O padre Júlio Lancellotti vai dar um tempo, por ordem superior, e é provável que não volte a ser o que foi até agora. A Igreja tem essas recaídas de vez em quando. É preciso gerir pressões e desconfortos internos e, como acontece nesse caso, principalmente de fora da Igreja.
Lancellotti sabe que acontece com ele o que aconteceu muitas vezes durante a ditadura com outros religiosos. Padres e freiras inconvenientes eram silenciados ou deslocados, para que se afastassem do ambiente em que exerciam algum poder pela capacidade de falar, de ouvir e de desafiar os cercos da repressão.
Padres humanistas, e não necessariamente progressistas, continuam sendo um perigo. Mesmo quando já começam a se afastar da vida religiosa ativa. Como ocorreu com Dom Pedro Casaldáliga, o bispo combativo de São Félix do Araguaia.

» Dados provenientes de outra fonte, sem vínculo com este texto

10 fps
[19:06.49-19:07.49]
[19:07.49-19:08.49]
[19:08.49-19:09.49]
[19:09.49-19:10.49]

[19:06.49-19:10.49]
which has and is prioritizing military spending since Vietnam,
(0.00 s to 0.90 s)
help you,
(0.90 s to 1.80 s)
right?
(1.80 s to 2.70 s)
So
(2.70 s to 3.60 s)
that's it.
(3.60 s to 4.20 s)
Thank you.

Dom Pedro já havia decidido se retirar, cansado e doente, no início dos anos 2000, e foi informado de que o comando da Igreja no Mato Grosso tinha um sucessor. Mas havia um problema a resolver.
Sua vida na prelazia tinha sido tão intensa e com tantos conflitos com o poder econômico, os donos de terra, os grileiros e os amigos dos ditadores, que o melhor seria que ele se mudasse para longe. Dom Pedro ficou.

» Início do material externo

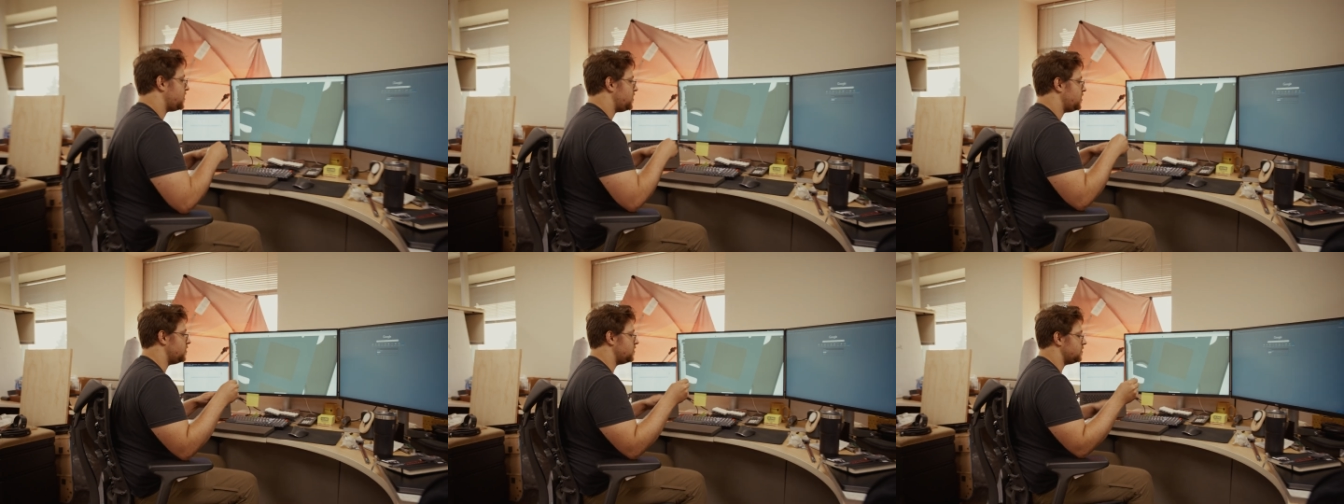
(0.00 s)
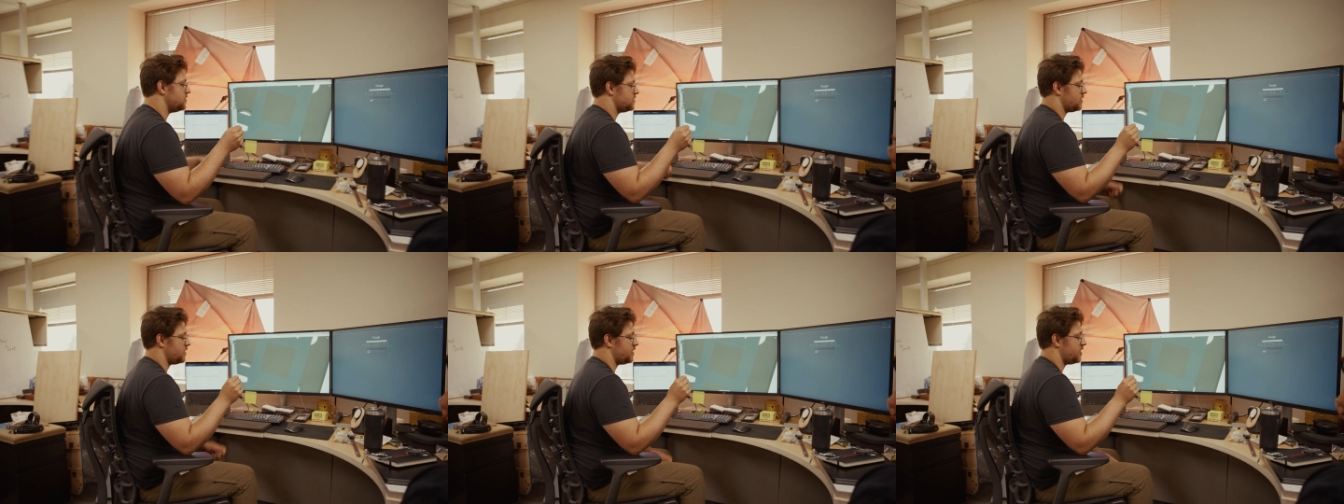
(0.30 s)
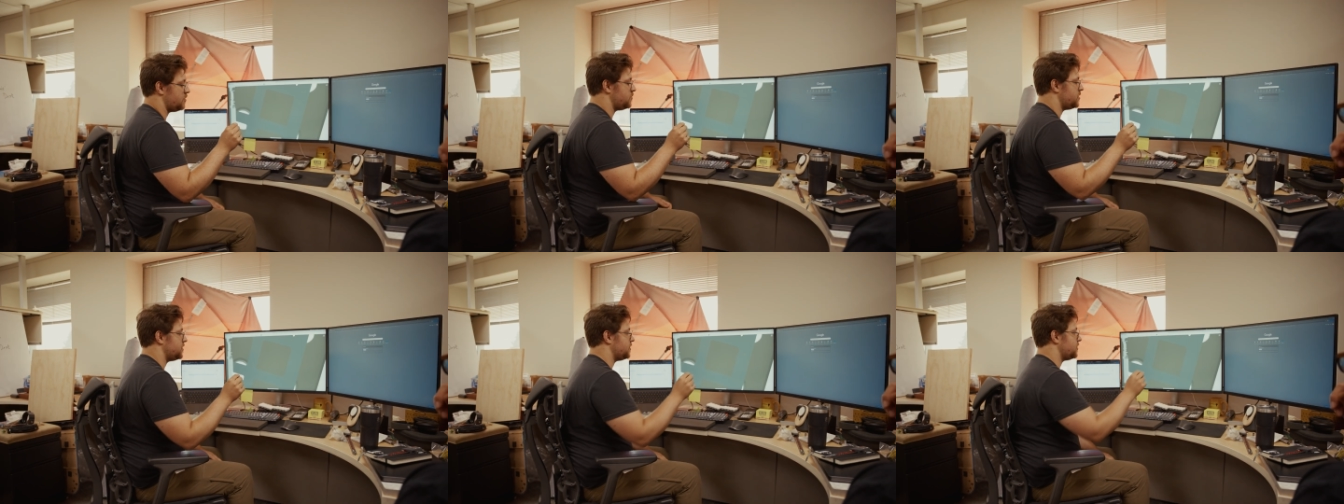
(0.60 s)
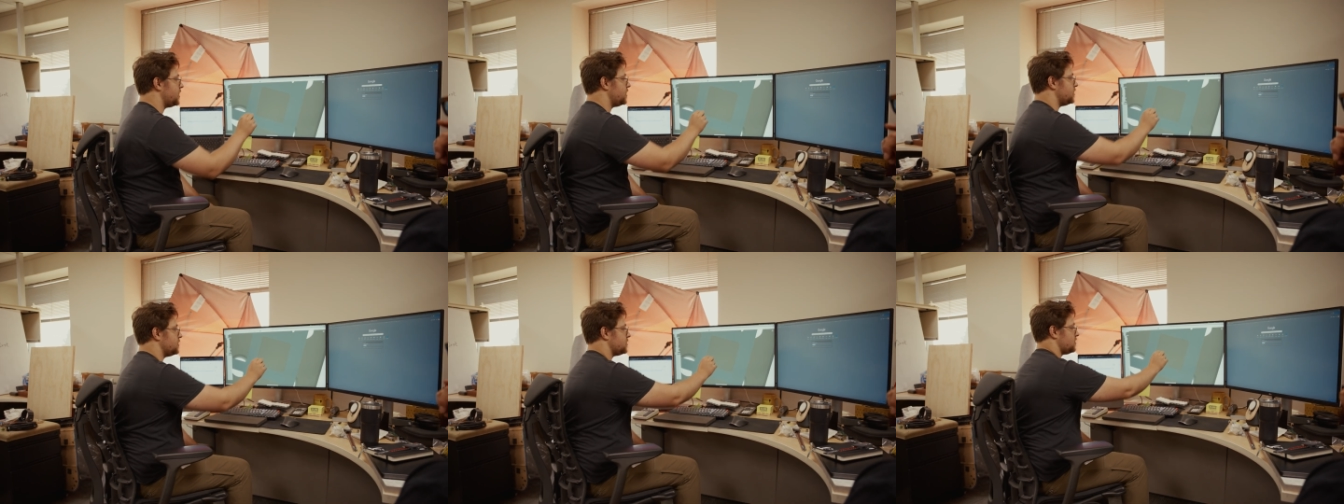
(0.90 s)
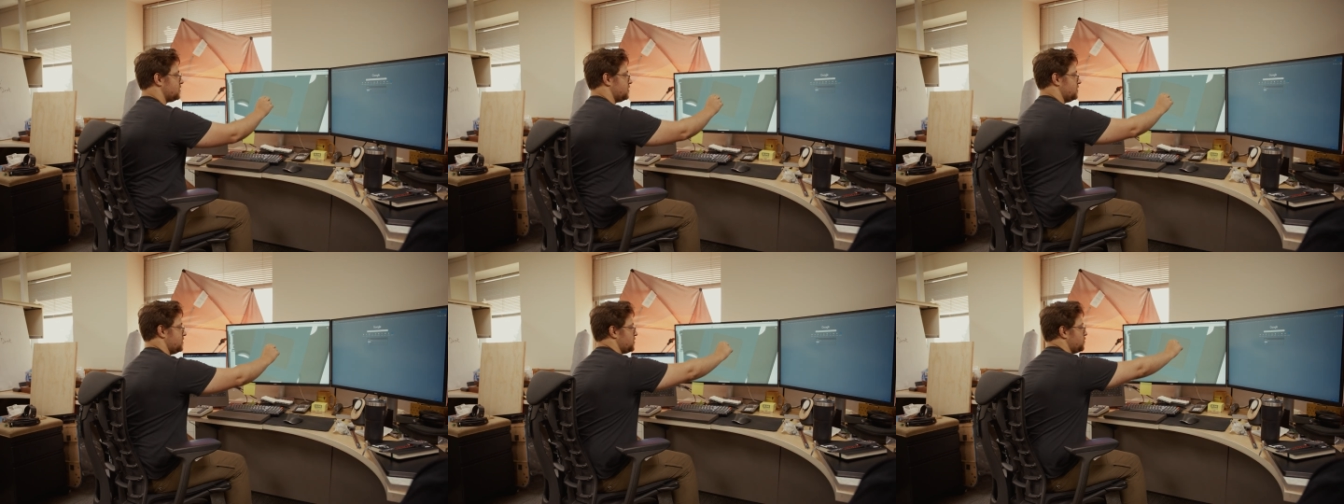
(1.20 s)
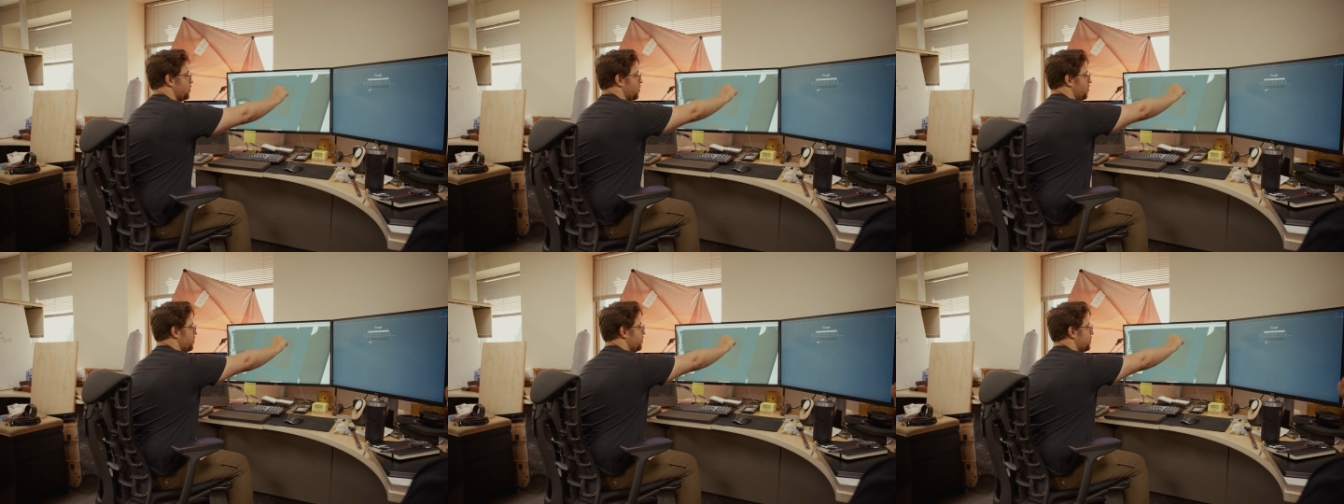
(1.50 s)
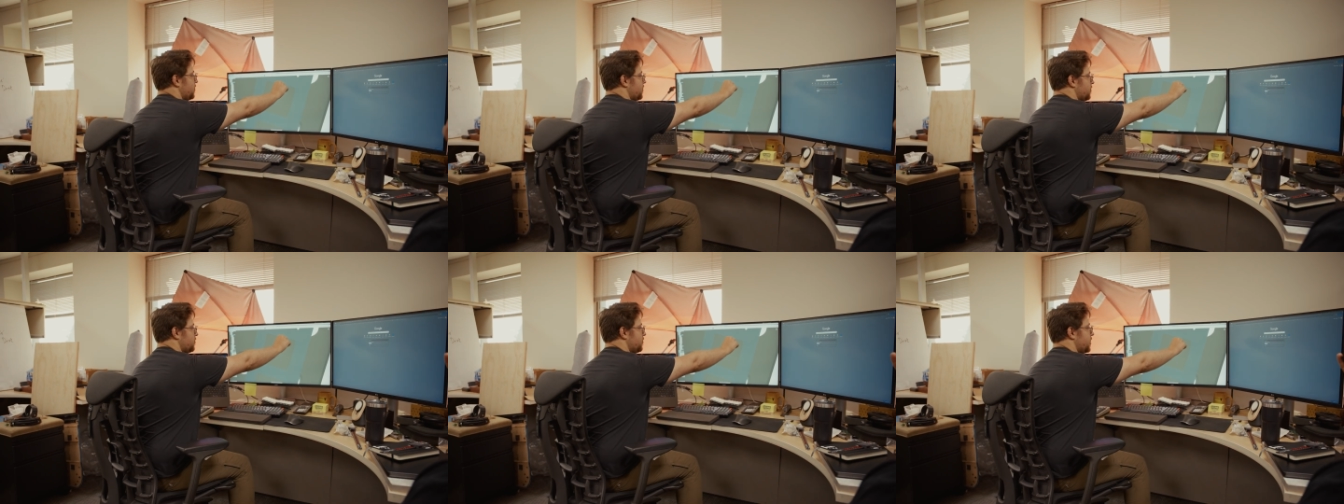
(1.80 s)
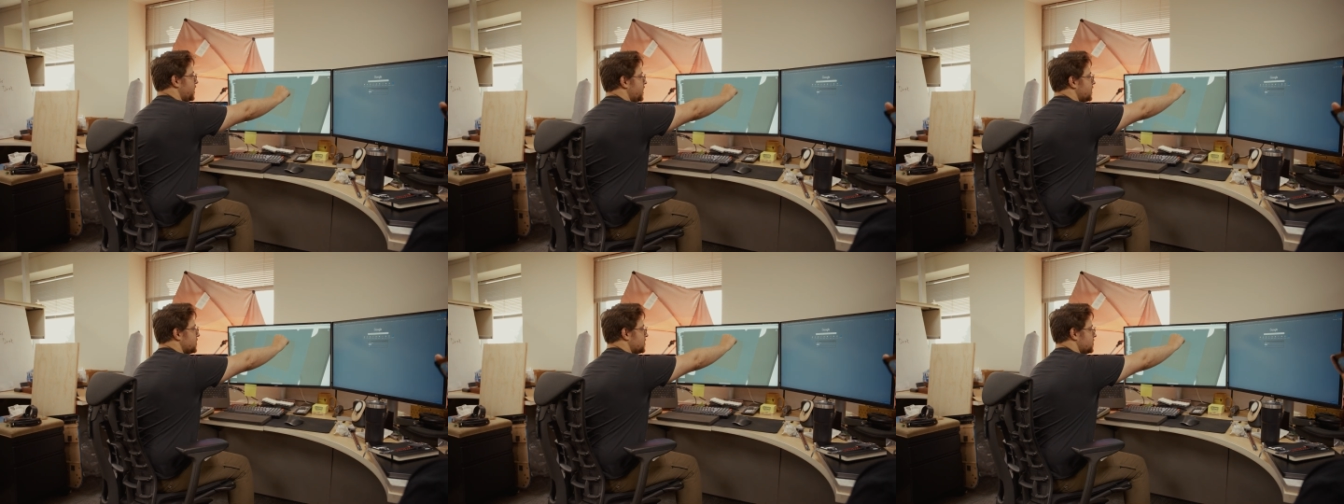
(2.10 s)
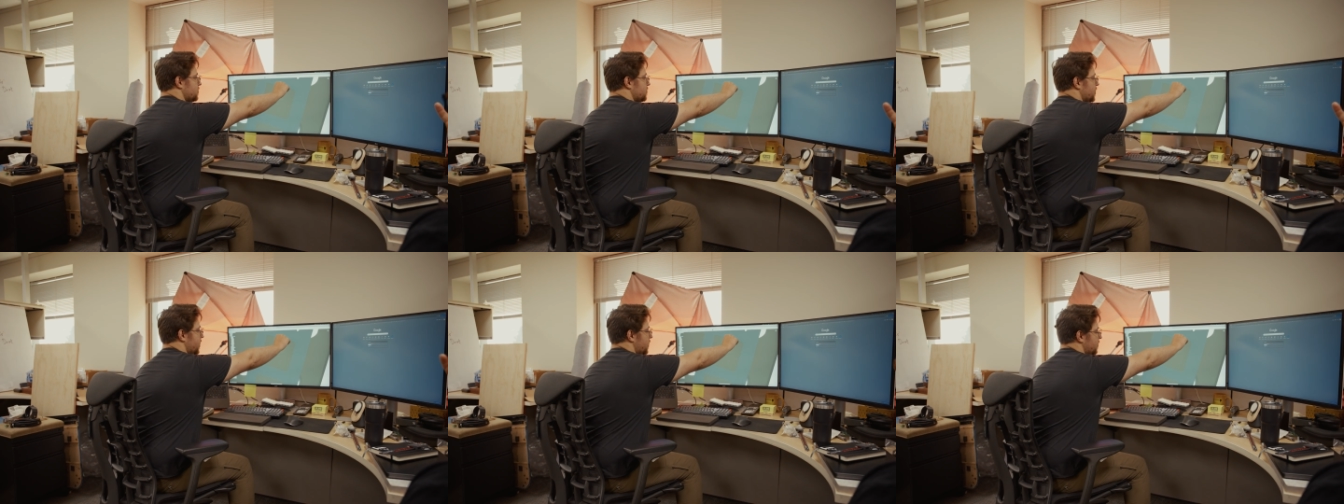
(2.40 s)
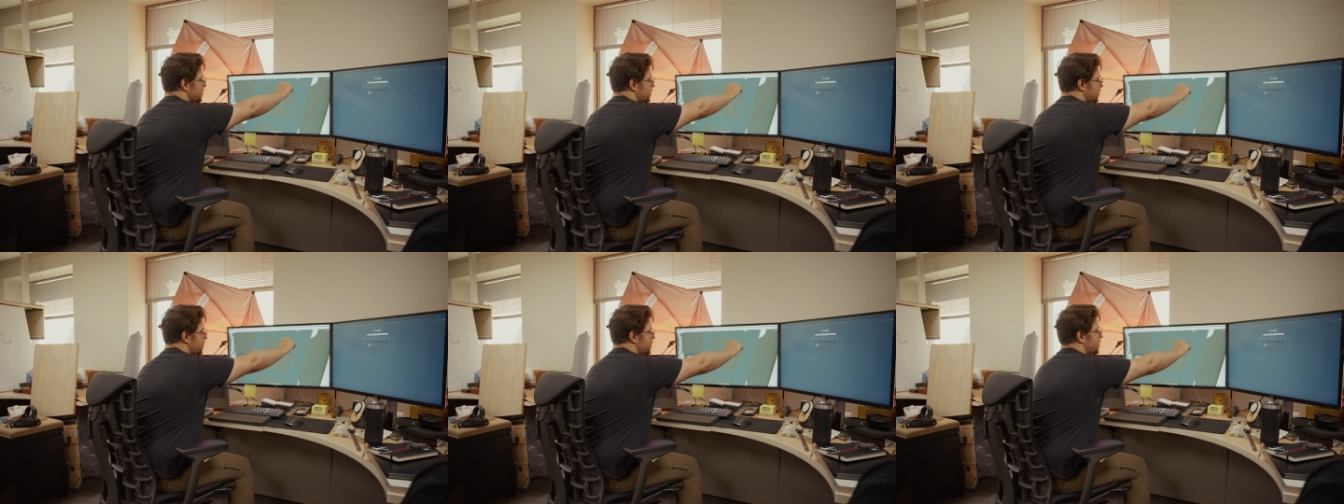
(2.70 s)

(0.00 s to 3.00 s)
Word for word: to use an end mill that is smaller than the radius so that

Júlio Lancellotti talvez não consiga ficar. Seu superior, dom Odilo Scherer, determinou que ele deixe de transmitir missas ao vivo pela internet, saia das redes sociais e se prepare para deixar a paróquia de São Miguel Arcanjo. Lancellotti convive com os pobres da Mooca há mais de 40 anos.
Removem padres e freiras também em tempos de democracia, sempre com o argumento de que esse rodízio é permanente, mas não para todos. Há três anos, a Irmã Lourdes Dill, de Santa Maria, no centro do Rio Grande do Sul, foi enviada para Barra do Corda, no Maranhão.
A gaúcha Lourdes era líder comunitária na região e reconhecida como uma das maiores autoridades latino-americanas em economia solidária. Tem diploma de economista e especialização em movimentos sociais e democracia participativa pela Universidade Federal de Minas Gerais. Atuava havia 35 anos ao lado da agricultura familiar, do cooperativismo de todas as formas de solidariedade.
Dom Leomar Antônio Brustolin, arcebispo da Arquidiocese de Santa Maria, informou a Lourdes que a freira tinha novos desafios. Deveria levar seus conhecimentos e sua liderança para uma cidade a 450 quilômetros de São Luis. Aos 70 anos. Perto da idade em que a maioria decide parar.
Dom Pedro, Lancellotti e Lourdes incomodavam e incomodam o poder econômico, político e religioso. Eles são um problema para a Igreja, mesmo quando essa Igreja assumiu a luta contra a ditadura, por não conseguir resistir a pressões externas incontornáveis.

Hoje, a Igreja dos inconvenientes tenta se adequar aos novos tempos criados pelo mundo evangélico, num ambiente em que o ultraconservadorismo é hegemônico e politicamente impositivo.
A Igreja Católica não pode ser tão desafiadora e ‘esquerdista’ como já foi, ou perde mercado. Principalmente no mundo da fé de São Paulo, sob controle político da extrema direita que se lastreia na moral e na prosperidade evangélica.
É complicado, e o bispo que dá as ordens muitas vezes está sob pressão de ordens superiores. É bem possível que Dom Odilo também esteja. Pressionam o arcebispo, que pressiona Lancellotti, que fica sem ter como reagir.
A resistência em defesa dos religiosos ganhou a força das redes sociais, que pode ser insuficiente para impedir o que já está traçado para Lancellotti, como foi incapaz de impedir que tirassem Lourdes de Santa Maria.
Lancellotti talvez não imagine sua vida fora do lugar que o abriga e onde cumpre sua missão, sempre em nome da Igreja que agora o pune, aos 77 anos, por estar cada vez mais perto do que aprendeu com um moço chamado Jesus cristo. Toda a Igreja progressista ficou idosa e indefesa.